Рядом с ним месили грязь странные люди; некоторые шли поодиночке, с пустыми и тревожными глазами, другие — гогочущими группами, и держались они вольно, понимая свое численное превосходство. Все были навеселе, все старались перекричать грохот водопада. Большинство были вооружены и одеты в доспехи. Многих украшали пятна запекшейся крови — возможно, это были раны, а может, они просто не помылись.
Это были скальперы, охотники за скальпами, пользующиеся покровительством указа аспект-императора. Они собрались со всех концов Новой Империи: галеотцы с буйной шевелюрой, нансурцы с гладкими щеками, тидоннцы с окладистыми бородами, даже нильнамешцы с лениво полуприкрытыми веками — все были здесь, все продавали скальпы за имперские келлики и шрайские индульгенции.
Ахкеймиону надоели постоянные пристальные взгляды, и он плотнее надвинул на голову капюшон плаща. Отчасти он понимал, что вид его не может вызвать ни малейших подозрений, что он просто разучился доверять анонимности. И тем не менее продолжал съеживаться от прикосновения чужих глаз, воинственных или просто любопытствующих. В воздухе витало чувство разудалой свободы, легкий душок полного беззакония, который он поначалу приписал высвобождению сдерживаемых желаний. Охотники целые месяцы проводили вдали от жилья, бились со шранками, охотились на них по нехоженым чащам. Более грубого ремесла и большего оправдания неумеренности нельзя было и представить.
Но по мере того, как безумное шествие множилось, он понял, что несдержанность — не просто способ насытить неудовлетворенные страсти. Там было слишком много людей и слишком много различных каст, верований и народов. Кастовая знать из Сингулата. Беглые рабы из Се Тидонна. Еретики-фаним из Гиргаша. Лишь общее происхождение могло гарантировать цивилизованное отношение, общее видение жизни, а иначе — только злоба и непонимание.
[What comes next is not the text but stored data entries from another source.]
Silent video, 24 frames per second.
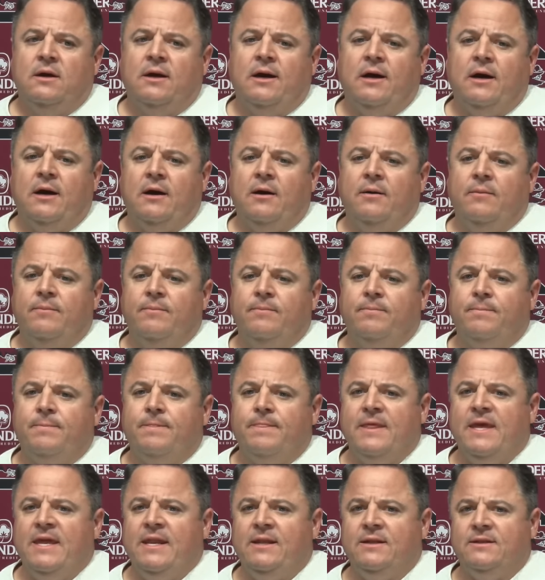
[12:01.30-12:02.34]
And
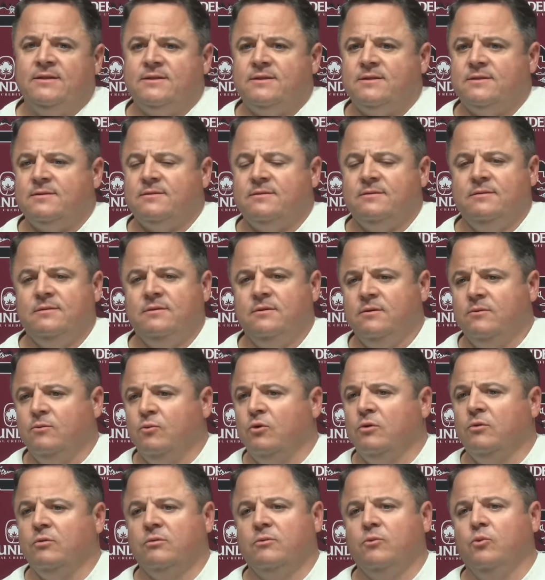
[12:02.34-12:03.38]
it's,
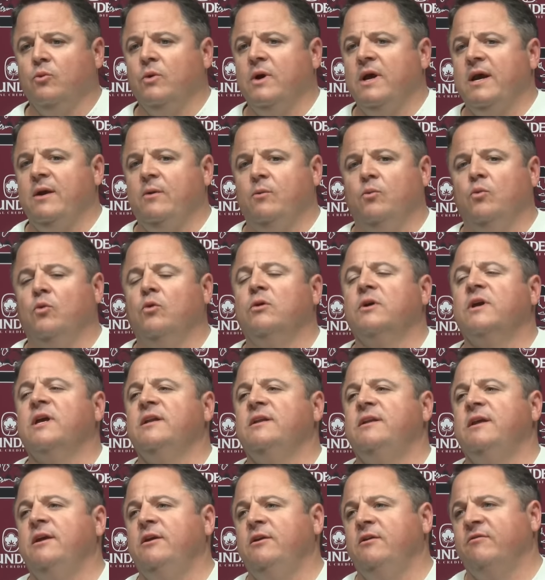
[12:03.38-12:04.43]
we'll
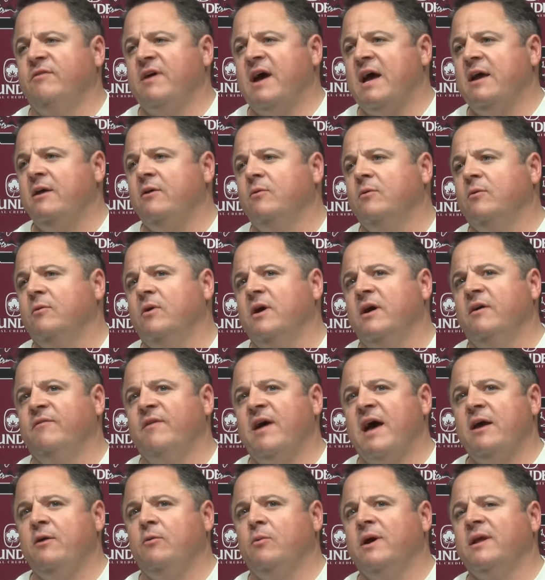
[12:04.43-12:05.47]
continue to
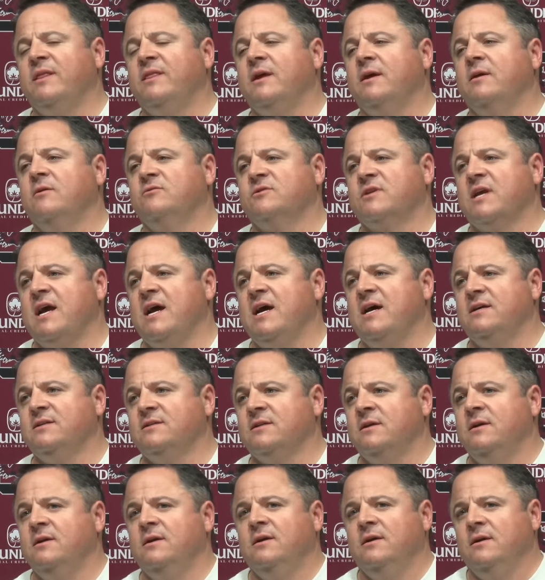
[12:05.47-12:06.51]
evaluate those
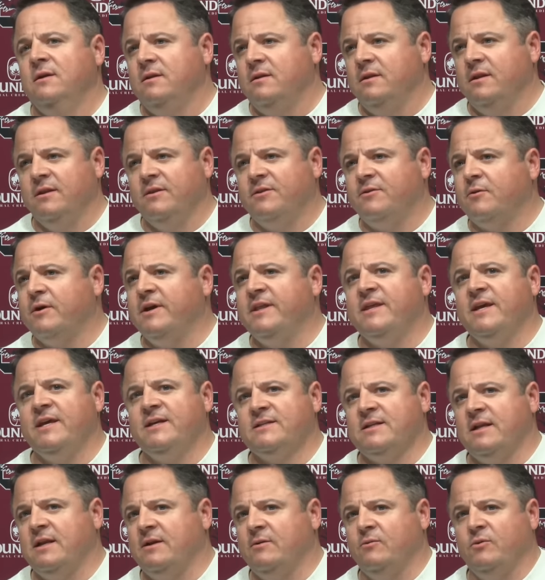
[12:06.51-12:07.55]
guys. The three
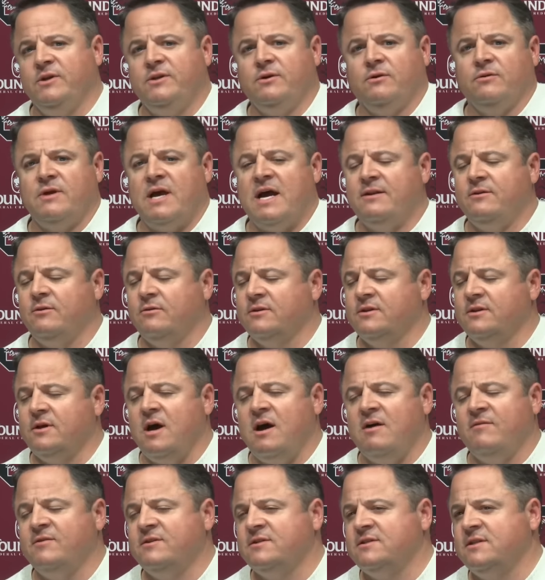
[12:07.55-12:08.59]
things that I told the
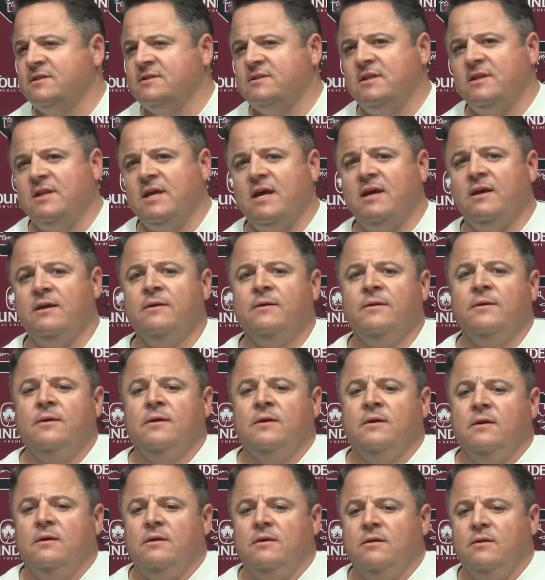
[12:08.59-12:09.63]
office this today,
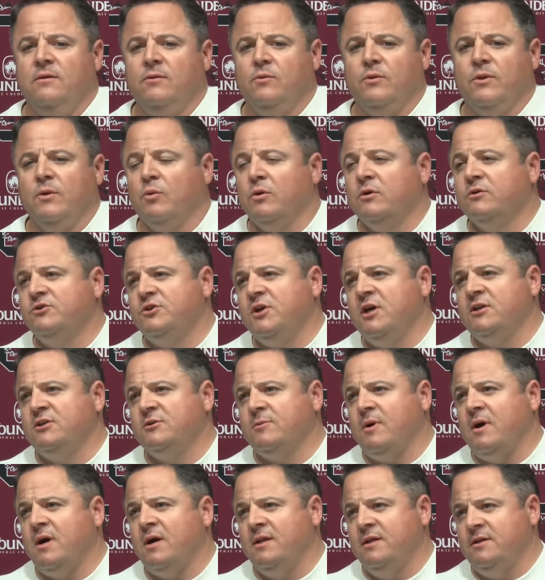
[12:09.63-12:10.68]
that we'll judge
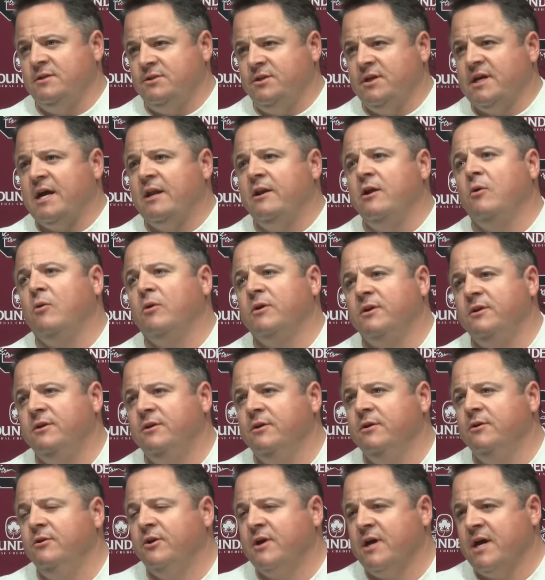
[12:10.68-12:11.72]
them on is you got to know what to
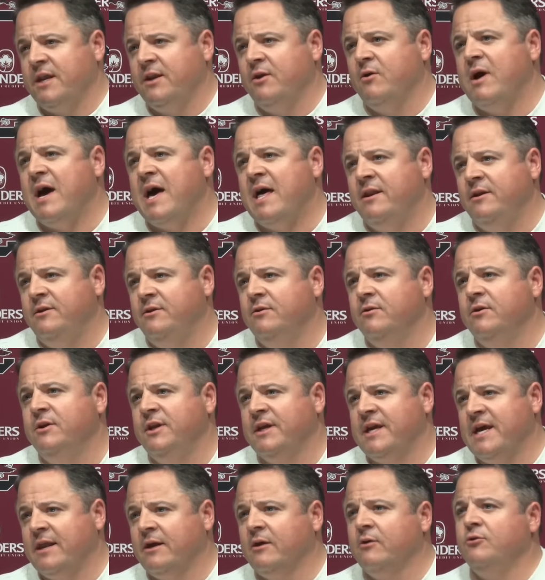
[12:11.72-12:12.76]
do. You got to know how to do it. And
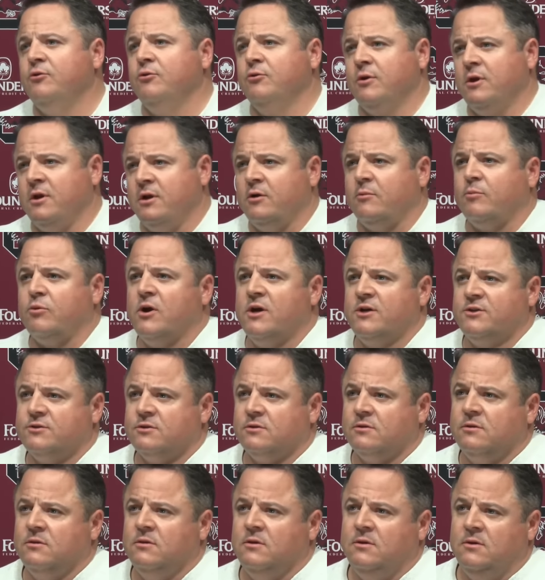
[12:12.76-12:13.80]
you got to go do it under
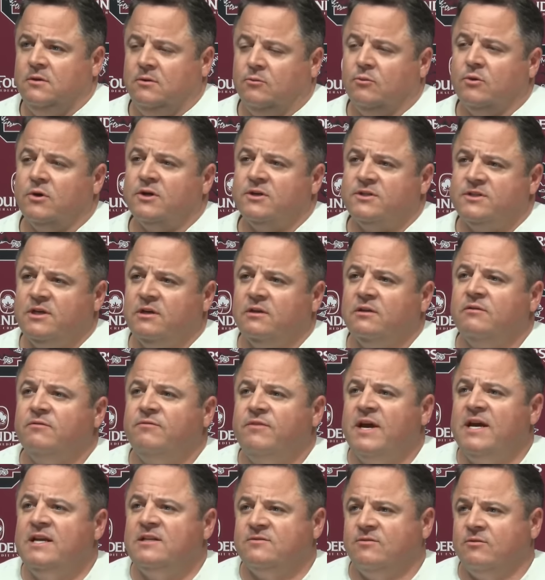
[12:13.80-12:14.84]
pressure. We're still in the
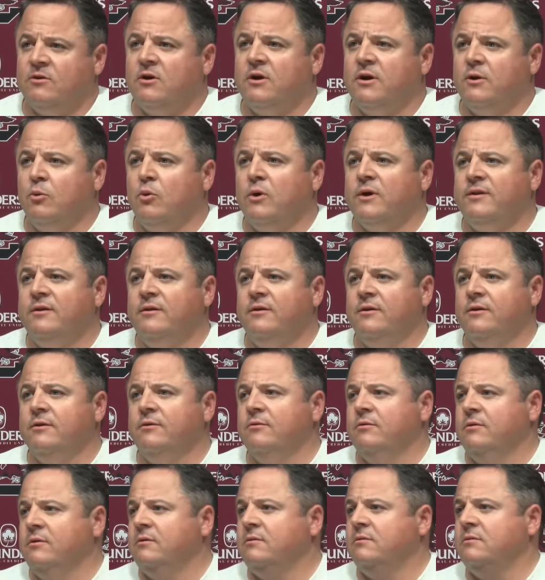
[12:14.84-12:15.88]
phase of learning what to
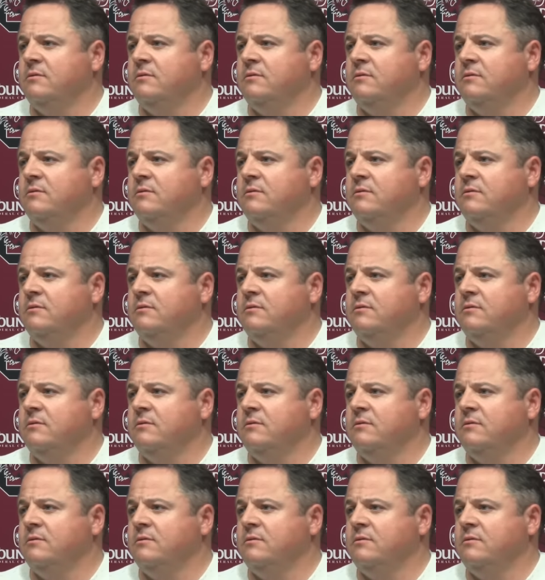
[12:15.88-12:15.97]
do.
Голод — больше этих людей не объединяло ничто. Инстинкты. Дикими этих людей сделала не дикая природа и даже не первобытная жестокость шранков, а неспособность доверять чему-то, кроме звериного начала.
«Страх, — сказал он себе. — Страх, похоть, злоба… Вот на них и полагайся». Только эту единственную заповедь снисходительно допускало такое место, как Мозх.
Он с трудом пробирался вперед, ведя себя осторожнее, чем обычно. В воздухе чувствовался запах виски, блевотины и неглубоко вырытых отхожих мест. Слышны были песни, смех, рыдания, где-то в глубине ночи кто-то щипал струны лютни, извлекая леденящие душу звуки. Он замечал улыбки — вспышки пожелтевших гнилых зубов. Он видел украшенные фонариками интерьеры, бурлящие, ярко освещенные миры, наполненные крепкими словами и безумными кровожадными взглядами. Видел мерцание обнаженной стали. Какой-то галеотец, рыча, бил булавой другого, вколачивал один удар за другим, пока человек не превратился в окровавленного червяка, который корчился и извивался в жидкой грязи. К Ахкеймиону привязалась подвыпившая шлюха с голыми дряблыми руками в синяках.